Wie barrierefrei ist der Bremer Hauptbahnhof? Die Antwort hängt auch davon ab, zu welchen Zeiten mobilitätseingeschränkte Reisende dort ankommen oder abfahren wollen. Die Bremer Regierungskoalition sieht Nachholbedarf und hat einen entsprechenden Antrag für den Landtag eingereicht. Linke, SPD und Grüne setzen sich dafür ein, dass der Zugang zu Fernverkehrszügen auch nachts möglich ist. Für Rollstuhlfahrer ist in dieser Zeit der "letzte Meter", also der Übergang vom Bahnsteig in den Zug, das Problem.
Die Fahrzeuge, die die Deutsche Bahn im Fernverkehr einsetzt, sind selten bodengleich. Sprich: Beim Ein- und Ausstieg am Bahnsteig muss ein Höhenunterschied überwunden werden, der in der Regel größer ist als bei Regionalverkehrszügen und sich nicht durch eine Rampe ausgleichen lässt. Zum Einsatz kommen in den meisten Fällen Hublifte, die an den Bahnsteigen stehen und ausschließlich vom Bahnhofspersonal bedient werden.

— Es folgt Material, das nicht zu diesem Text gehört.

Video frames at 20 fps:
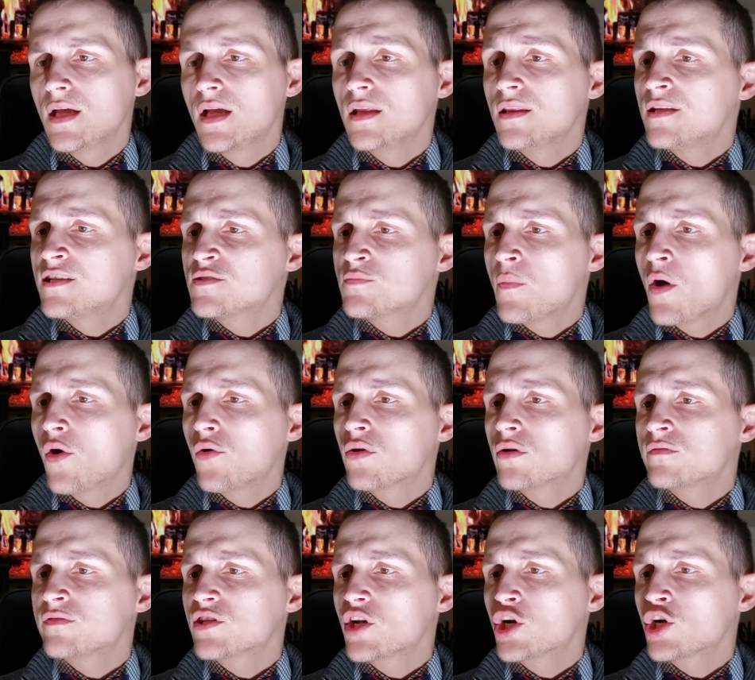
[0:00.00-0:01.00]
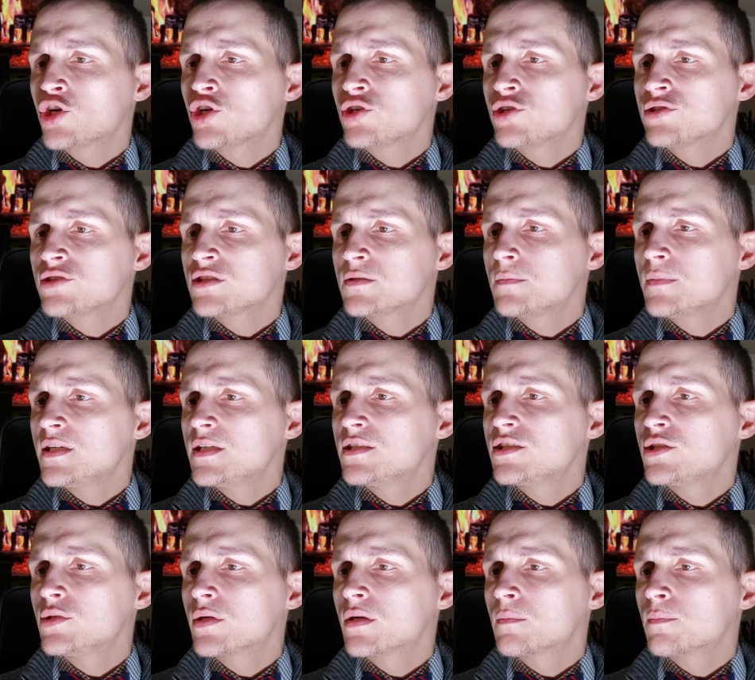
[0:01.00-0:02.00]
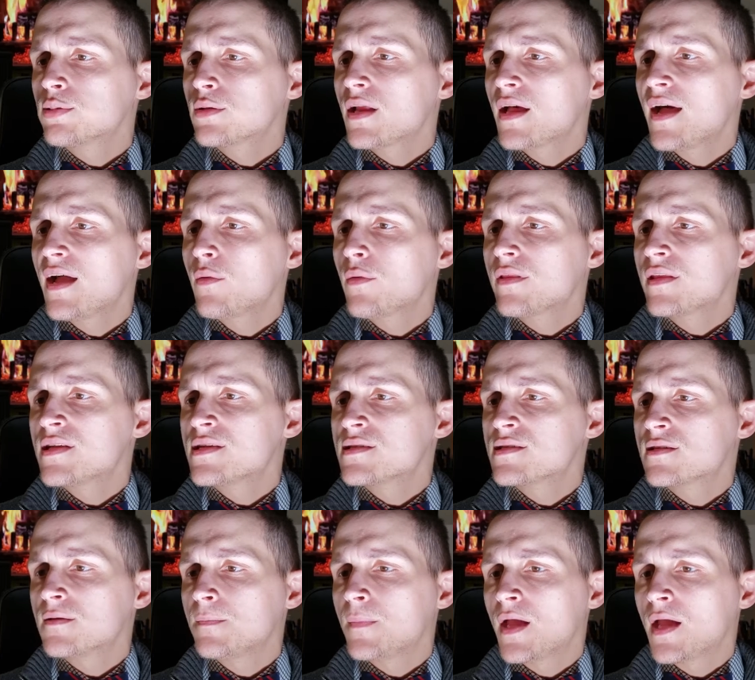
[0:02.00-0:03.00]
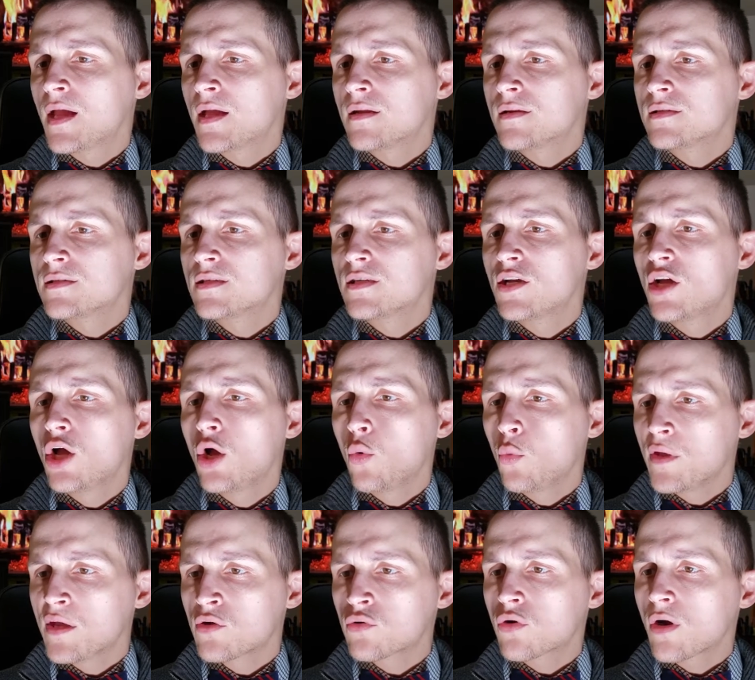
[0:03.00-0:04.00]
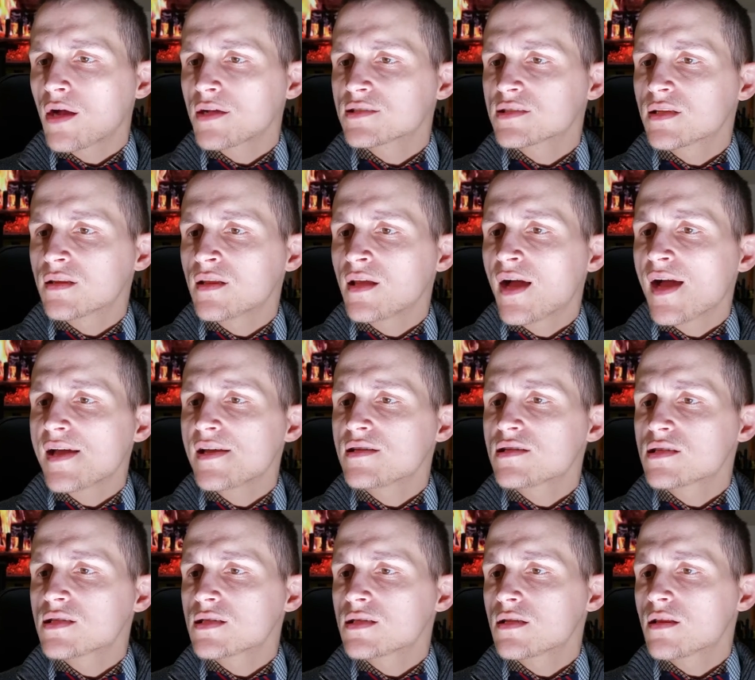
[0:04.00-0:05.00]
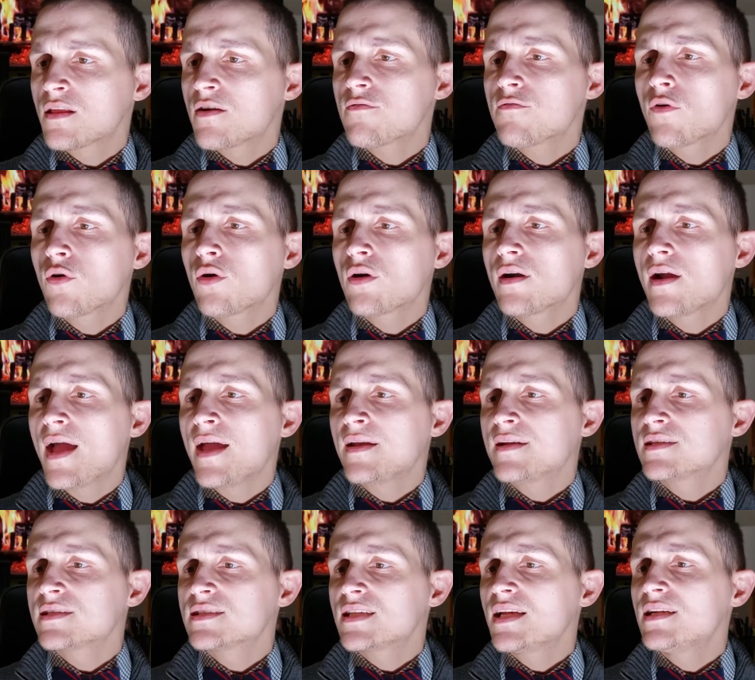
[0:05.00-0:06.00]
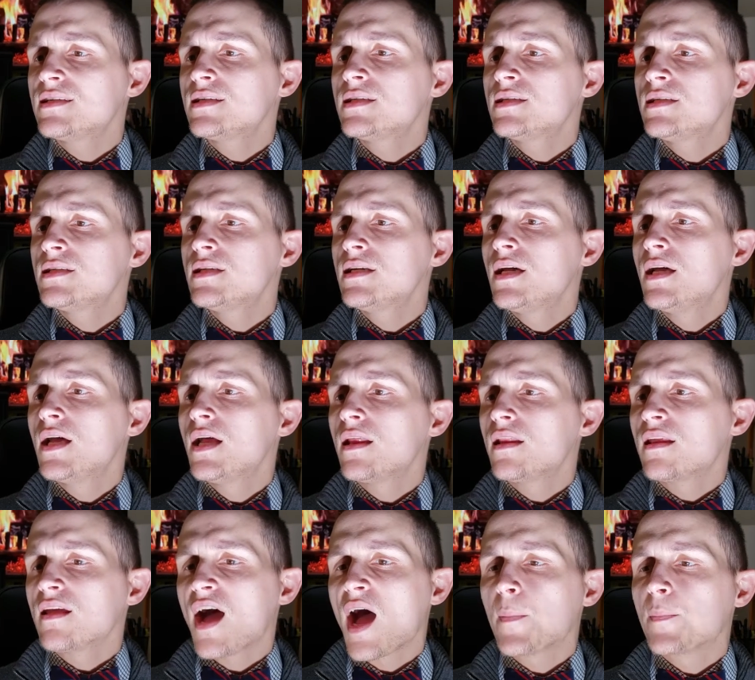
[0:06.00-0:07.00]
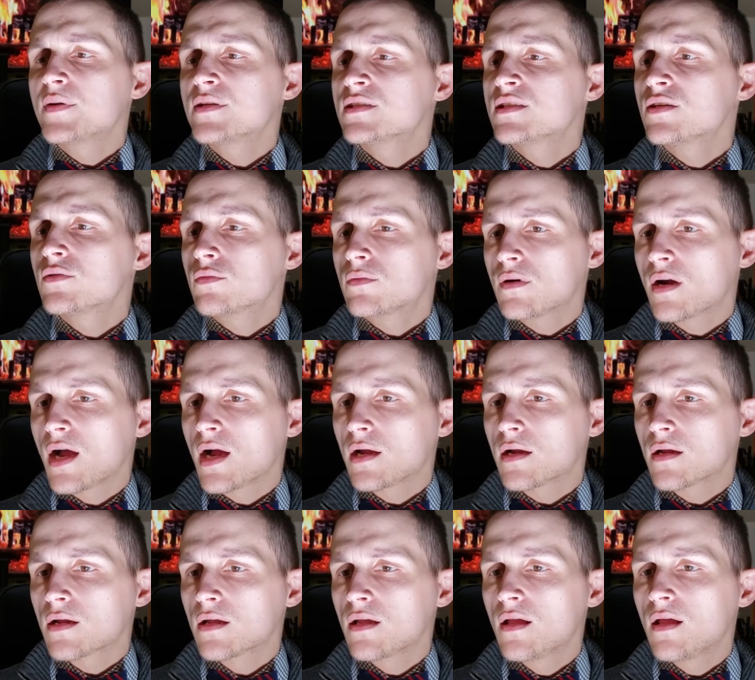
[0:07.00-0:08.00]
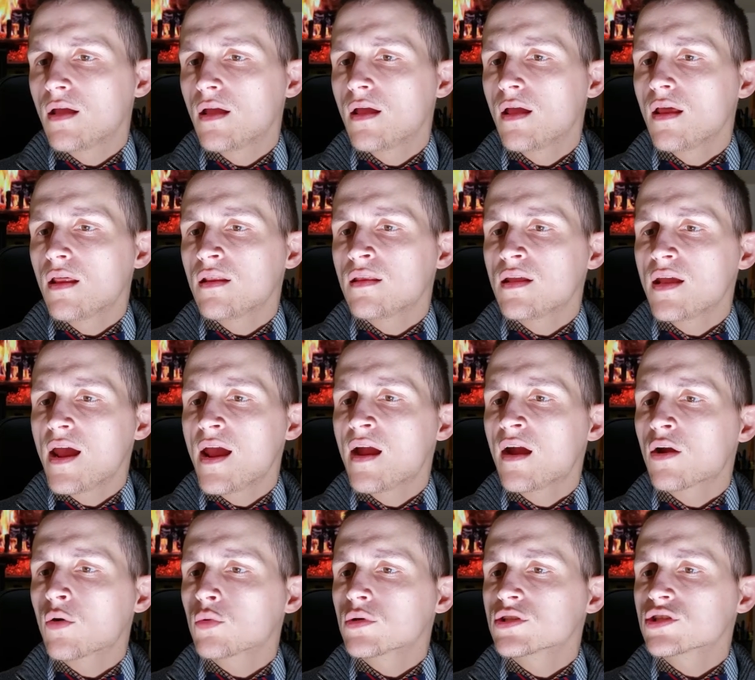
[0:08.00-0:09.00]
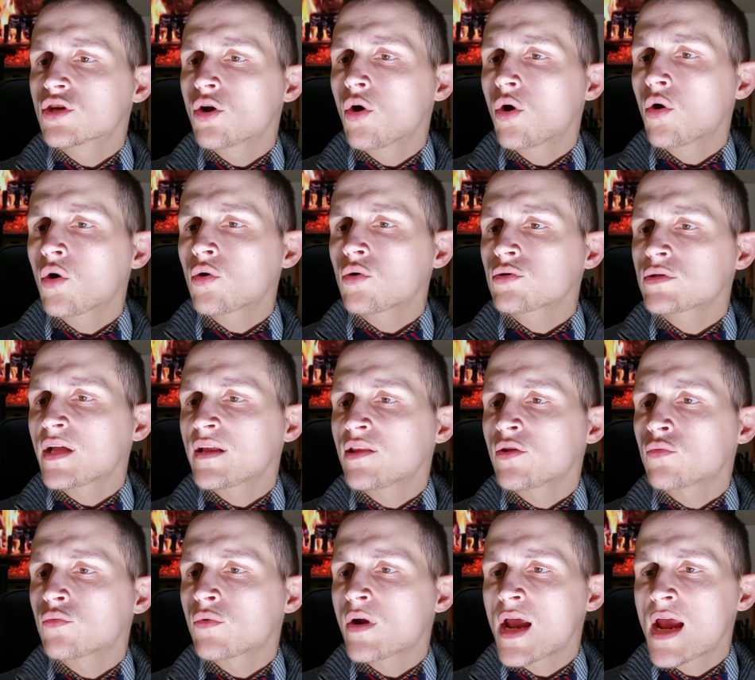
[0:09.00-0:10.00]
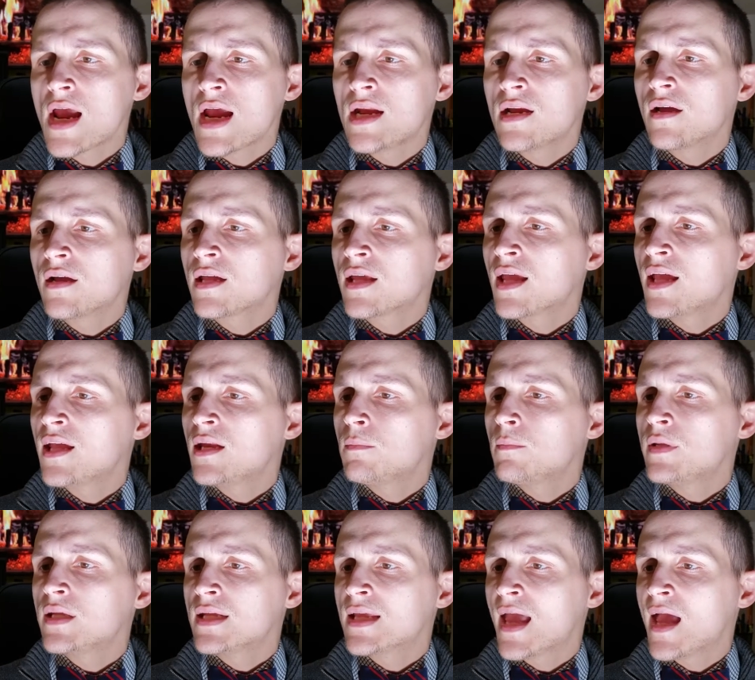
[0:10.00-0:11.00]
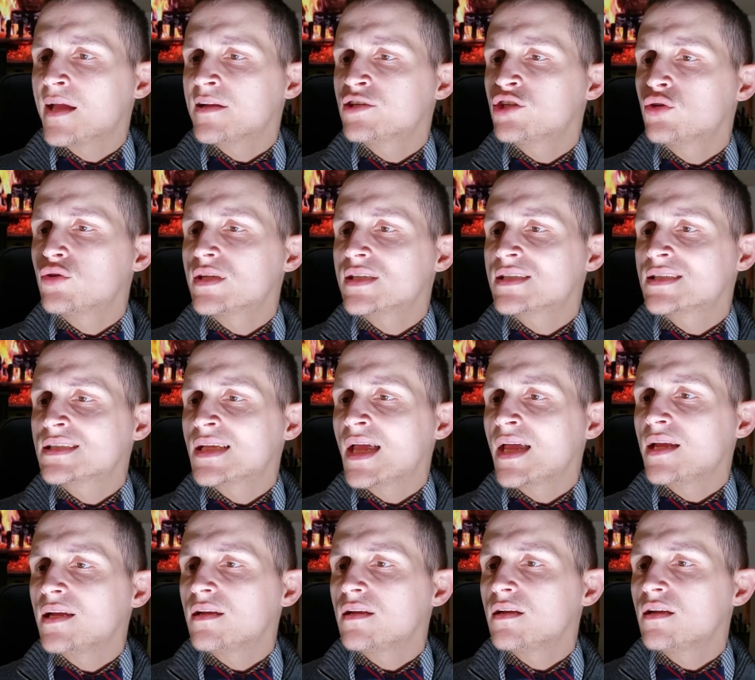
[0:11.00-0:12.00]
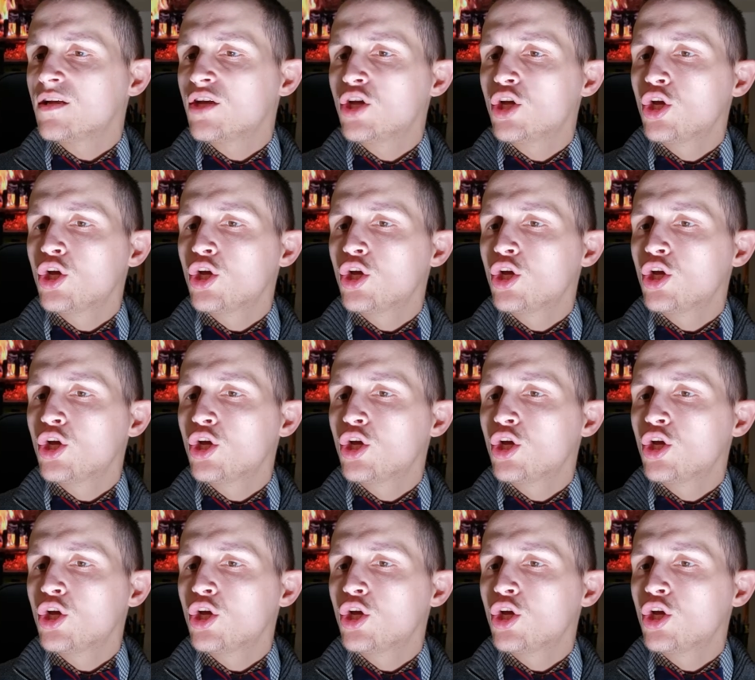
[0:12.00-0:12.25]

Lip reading: These motives urged me to comply with his demand. We crossed the ice, therefore, and ascended the opposite rock. The air was cold, and the rain again began to descend.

Eine Reise, bei der ein Hublift benötigt wird, müsse in der Regel spätestens am Vortag über die Mobilitätsservicezentrale (MSZ) der DB angemeldet werden, heißt es in dem Koalitionsantrag.
Einstieg mit dem Hublift nur tagsüber
„Eine Reise zu planen ist für mobilitätseingeschränkte Menschen ohnehin schon deutlich komplizierter und aufwendiger als für andere Menschen,“ erklärt Tim Sültenfuß, inklusions- und mobilitätspolitischer Sprecher der Linken-Bürgerschaftsfraktion. "Wenn dann noch Barrieren während der Reise selbst auftreten, kann eine Fahrt mit der Deutschen Bahn schnell zur Odyssee werden", sagt Sültenfuß, der selbst Rollstuhlfahrer ist. Neben der erschwerten Planung ist es in Bremen vor allem die zeitliche Beschränkung, die für Kritik sorgt. Weil das Zugpersonal die Hublifte nicht bedienen darf, müssen sich Reisende an den Arbeitszeiten des Servicepersonals orientieren. Der Ein- und Ausstieg mithilfe der Hublifte ist demnach am Bremer Hauptbahnhof nur zwischen sechs Uhr morgens und 23.45 Uhr abends möglich.
"Außerhalb dieser Zeiten bekommen Menschen mit Rollstuhl keine Hilfe durch das Personal der Bahn. Entsprechende Reiseanmeldungen werden von der Mobilitätsservicezentrale abgelehnt und Reisende darauf verwiesen, eine andere Verbindung zu nutzen", kritisieren die Bremer Verkehrspolitiker. Die Modernisierung der DB-Fahrzeuge auf einen bodengleichen Einstieg werde voraussichtlich noch Jahrzehnte dauern. "So lange können mobilitätseingeschränkte Reisende nicht auf Barrierefreiheit warten", betonen die Antragsteller. Einige neuere ICE-Züge verfügen zwar über bordeigene Hublifte – sie bilden aber in der Fahrzeugflotte eine deutliche Minderheit. Außerdem gibt es laut Sültenfuß immer wieder Probleme mit der Bedienung dieser Lifte.
Linke, SPD und Grüne fordern den Senat auf, gemeinsam mit der DB Infrago AG, der DB Sicherheit und anderen Akteuren Lösungen für das Problem zu suchen. Geprüft werden soll zum Beispiel, ob zu bestimmten Zeiten die DB Sicherheit die Bedienung der Hublifte übernehmen könnte. Zudem fordern die Koalitionäre, dass Senat, Bund und Länder sich gegenüber der DB "für einen barrierefreien Fernverkehr rund um die Uhr im gesamten Bundesgebiet" einsetzen.